Yo transpiro mucho en esas reuniones de gente grande que cuenta chistes. Me hago mucha mala sangre, me saca úlcera. Incluso me estoy poniendo de muy mal humor mientras escribo esto.

Odio mucho, por ejemplo, a los que cuentan chistes de gallegos metiendo la zeta en todas partes, a los que después del primer chiste te cuentan otro porque fingiste mucha risa, a los que tartamudean al final porque se ponen nerviosos, a los que cuentan chistes de Verdaguer poniendo la voz de Verdaguer, a los que se ríen mientras narran como si los ganara la tentación, a los que cuentan chistes de caballos que entran a un bar y piden un vino, a los que imitan la voz de los maricones usando la misma zeta de los gallegos pero poniendo la mano como si llevaran una bandeja invisible, a los que te explican el final, a los que se equivocan y empiezan de nuevo, a los que creen que para hablar como un judío solamente es necesario decir ‘noive’ en lugar de nueve, a los que repiten el remate porque no te causó gracia y creen que no entendiste, a los que sospechan que los chistes en donde aparece Marx o Freud son chistes inteligentes, a los que cuentan chistes largos donde hay un amante adentro de un ropero, a los que incluyen el final en la introducción y no se dan cuenta, a los que preguntan si no hay gente con cáncer en la mesa antes de contar un chiste negro, a ustedes, a todos ustedes que son legión y que compran los cassettes de José Luis Gioia en las góndolas de liquidación y después se encierran un día entero a aprenderse de memoria cada palabra, a ustedes les tengo miedo, les tengo lástima y los odio.

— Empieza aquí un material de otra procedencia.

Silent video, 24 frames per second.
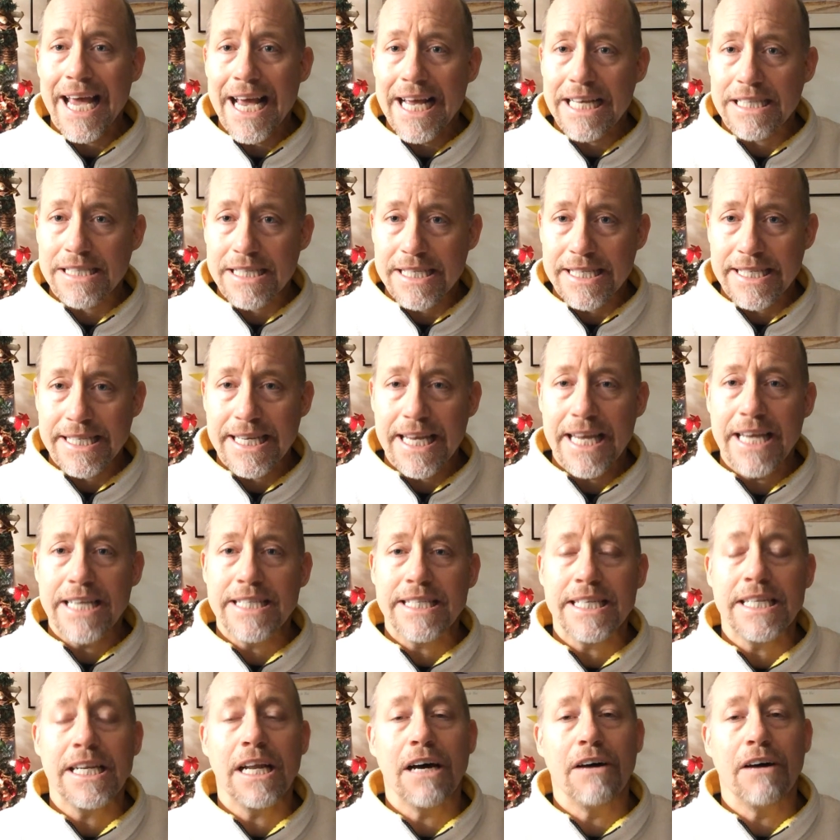It's a
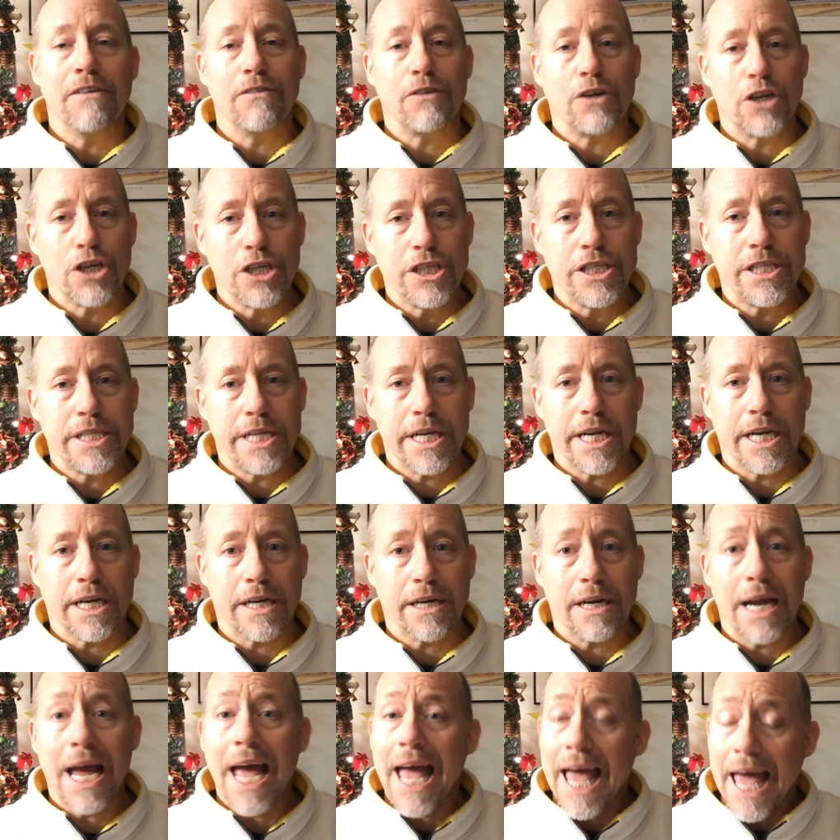season of good
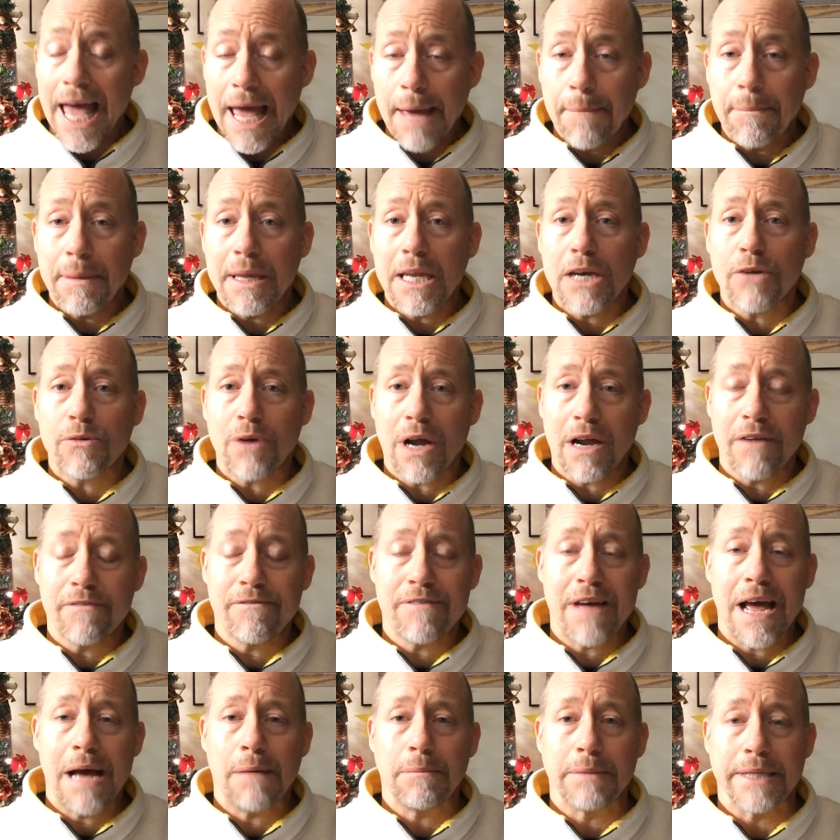cheer and being around
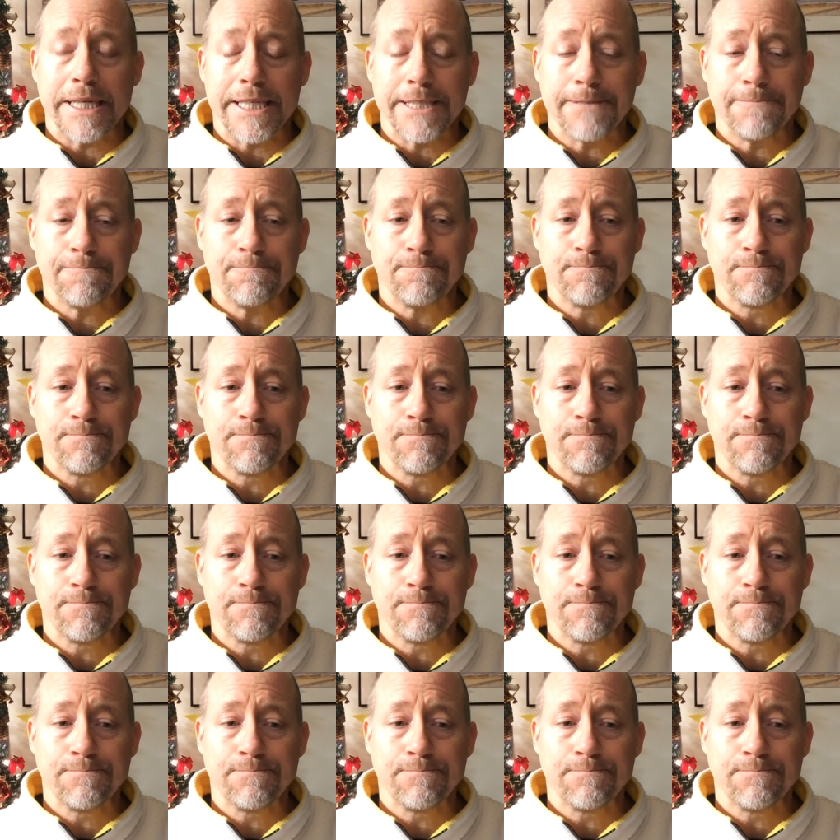family.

No son graciosos y lo saben, pero insisten. La única virtud que tienen es haber aprendido algo de memoria. Saben las palabras, las pueden repetir una atrás de la otra, pero no tienen la menor idea de cómo decirlas. No les entra en la cabeza que el humor es un arte, como pintar cuadros o tocar el violín.

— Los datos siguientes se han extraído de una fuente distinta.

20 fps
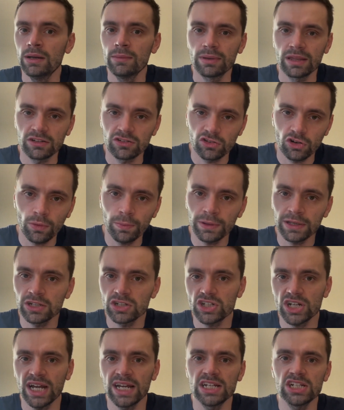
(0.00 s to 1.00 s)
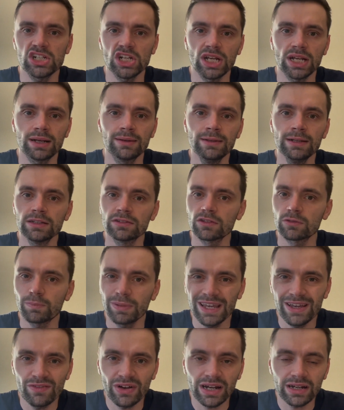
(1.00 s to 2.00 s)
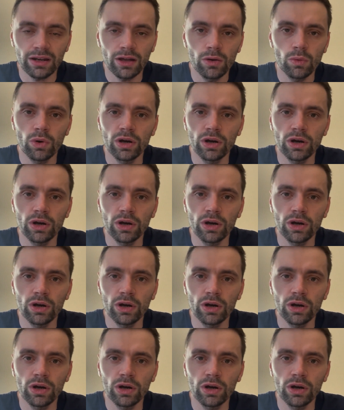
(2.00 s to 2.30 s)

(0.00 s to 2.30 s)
There's chopping and changing. Does Pivac know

Yo, por ejemplo, me sé de memoria muchos poemas, pero eso no me habilita a ir por las reuniones recitándoselos a la gente por la espalda y a traición. Aunque no estaría mal que, una noche de estas, para vengarme de todos los hijos de puta que se creen graciosos, empezara a llevármelos uno por uno a un rincón y les dijera:

—¿Sabés ese del tipo que no es nada, que nunca será nada, que no puede querer ser nada, pero aparte de eso tiene en él todos los sueños del mundo?

A ver cuánta poesía portuguesa son capaces de aguantar.